[Ailsa Paige by Robert W. Chambers]@TWC D-Link book
Ailsa Paige

CHAPTER XIV
17/35

First he would beat upon his mules with a flat stick which didn't hurt, but made a loud racket; then, satisfied, he would loll in his seat singing in melodious and interminable recitative: An' I hope to gain de prommis' lan', Yaas I do, 'Deed I do.
Lor' I hope to gain de prommis' lan', Dat I do, An' dar I'll flap ma wings an' take ma stan', Yaas I will, 'Deed I will, An' I'll tune ma harp an' jine de Shinin' Ban' Glory, Glory, I hope to gain de prommis' lan'! And over and over the same shouted melody, interrupted only by an outburst of reproach for his mules.
They drove back through a road which had become for miles only a great muddy lane running between military encampments, halted at every bridge and crossroads to exhibit their passes; they passed never-ending trains of army waggons cither stalled or rumbling slowly toward Alexandria.

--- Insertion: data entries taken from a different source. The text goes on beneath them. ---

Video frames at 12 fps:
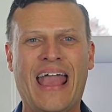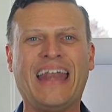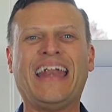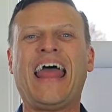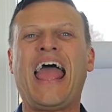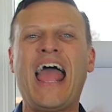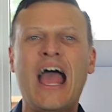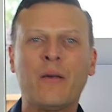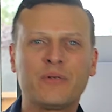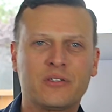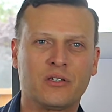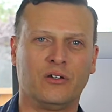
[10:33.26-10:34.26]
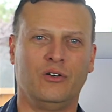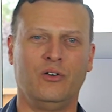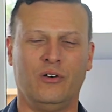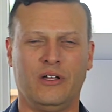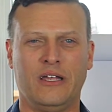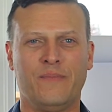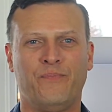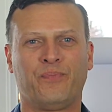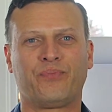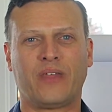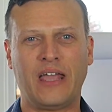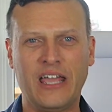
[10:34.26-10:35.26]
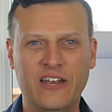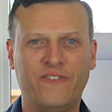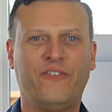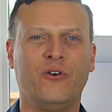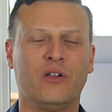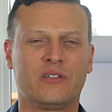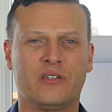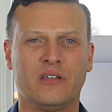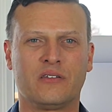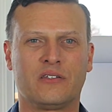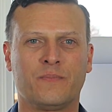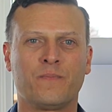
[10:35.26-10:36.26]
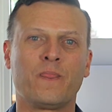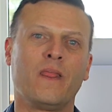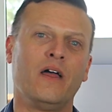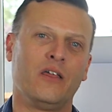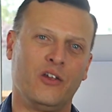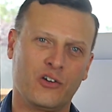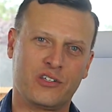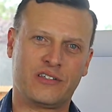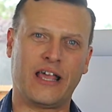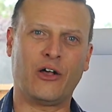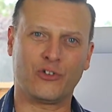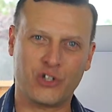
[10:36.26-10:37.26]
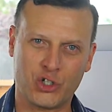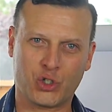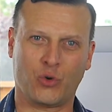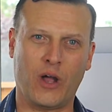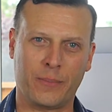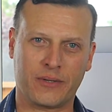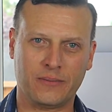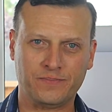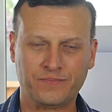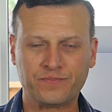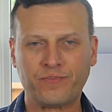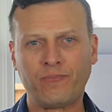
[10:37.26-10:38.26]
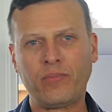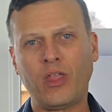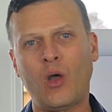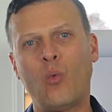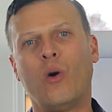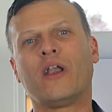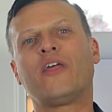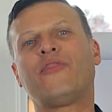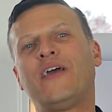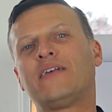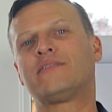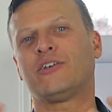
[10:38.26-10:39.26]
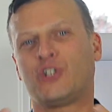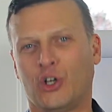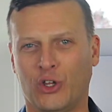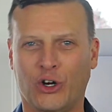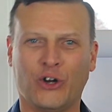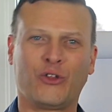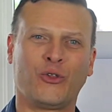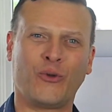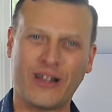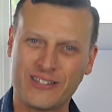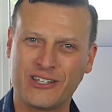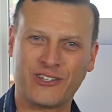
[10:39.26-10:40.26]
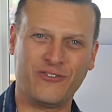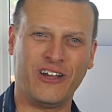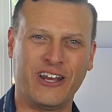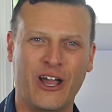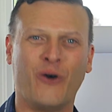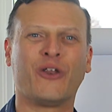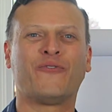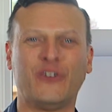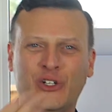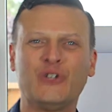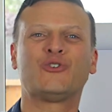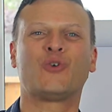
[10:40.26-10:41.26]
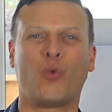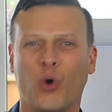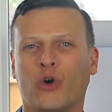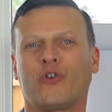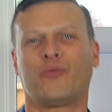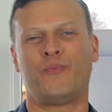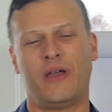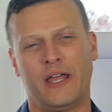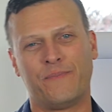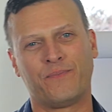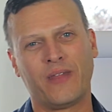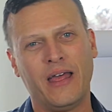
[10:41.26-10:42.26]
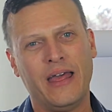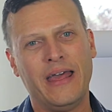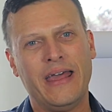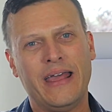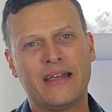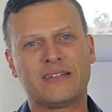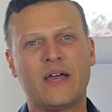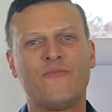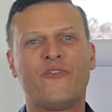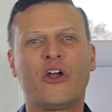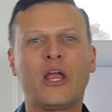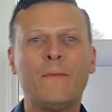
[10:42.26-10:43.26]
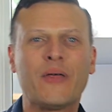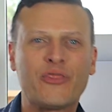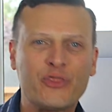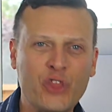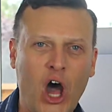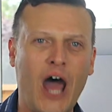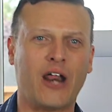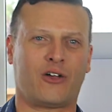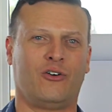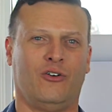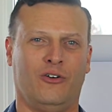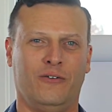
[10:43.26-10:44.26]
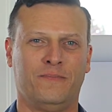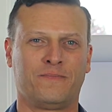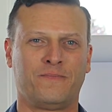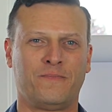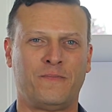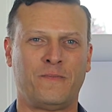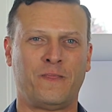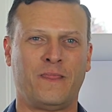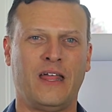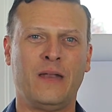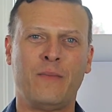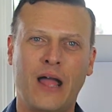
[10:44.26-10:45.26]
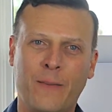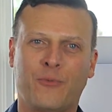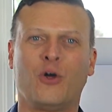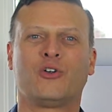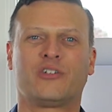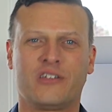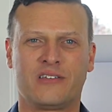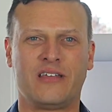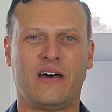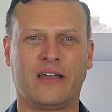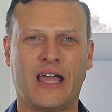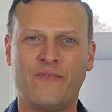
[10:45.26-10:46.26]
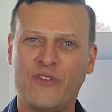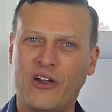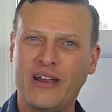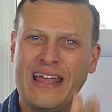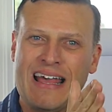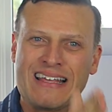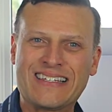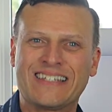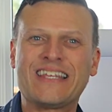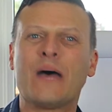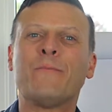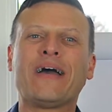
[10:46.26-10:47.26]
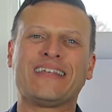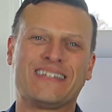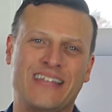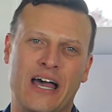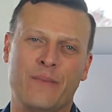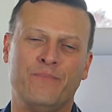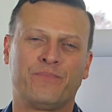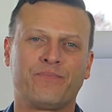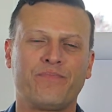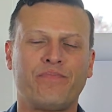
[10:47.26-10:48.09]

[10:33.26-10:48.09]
And it absolutely influences your sales script. One of the things that you'll learn through the rest of this video, and if you choose to work with me, is I'm very methodical in my approach to selling. I'm very step by step.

Everywhere were soldiers, drilling, marching, cutting wood, washing clothes, cooking, cleaning arms, mending, working on camp ditches, drains, or forts, writing letters at the edge of shelter tents, digging graves, skylarking--everywhere the earth was covered with them.
They passed the camp for new recruits, where the poor "fresh fish" awaited orders to join regiments in the field to which they had been assigned; they passed the camp for stragglers and captured deserters; the camp for paroled prisoners; the evil-smelling convalescent camp, which, still under Surgeon General Hammond's Department, had not yet been inspected by the Sanitary Commission.
An officer, riding their way, talked with them about conditions in this camp, where, he said, the convalescents slept on the bare ground, rain or shine; where there were but three surgeons for the thousands suffering from intestinal and throat and lung troubles, destitute, squalid, unwarmed by fires, unwashed, wretched, forsaken by the government that called them to its standard.
It was the first of that sort of thing that Ailsa and Letty had seen.
After the battles in the West--particularly after the fall of Fort Donnelson--terrible rumours were current in the Army of the Potomac and in the hospitals concerning the plight of the wounded--of new regiments that had been sent into action with not a single medical officer, or, for that matter, an ounce of medicine, or of lint in its chests.
They were grisly rumours.

In the neat wards of the Farm Hospital, with its freshly swept and sprinkled floors, its cots in rows, its detailed soldier nurses and the two nurses from Sainte Ursula's Sisterhood, its sick-diet department, its medical stores, its two excellent surgeons, these rumours found little credence.
And now, here in the vicinity, Ailsa's delicate nostrils shrank from the stench arising from the "Four Camps"; and she saw the emaciated forms lining the hillside, and she heard the horrible and continuous coughing.
"Do you know," she said to Letty the next morning, "I am going to write to Miss Dix and inform her of conditions in that camp." And she did so, perfectly conscious that she was probably earning the dislike of the entire medical department.

But hundreds of letters like hers had already been sent to Washington, and already the Sanitary Commission was preparing to take hold; so, when at length one morning an acknowledgment of her letter was received, no notice was taken of her offer to volunteer for service in that loathsome camp, but the same mail brought orders and credentials and transportation vouchers for herself and Letty.
Letty was still asleep, but Ailsa went up and waked her when the hour for her tour of duty approached.
"What do you think!" she said excitedly.

"We are to pack up our valises and go aboard the _Mary Lane_ to-morrow.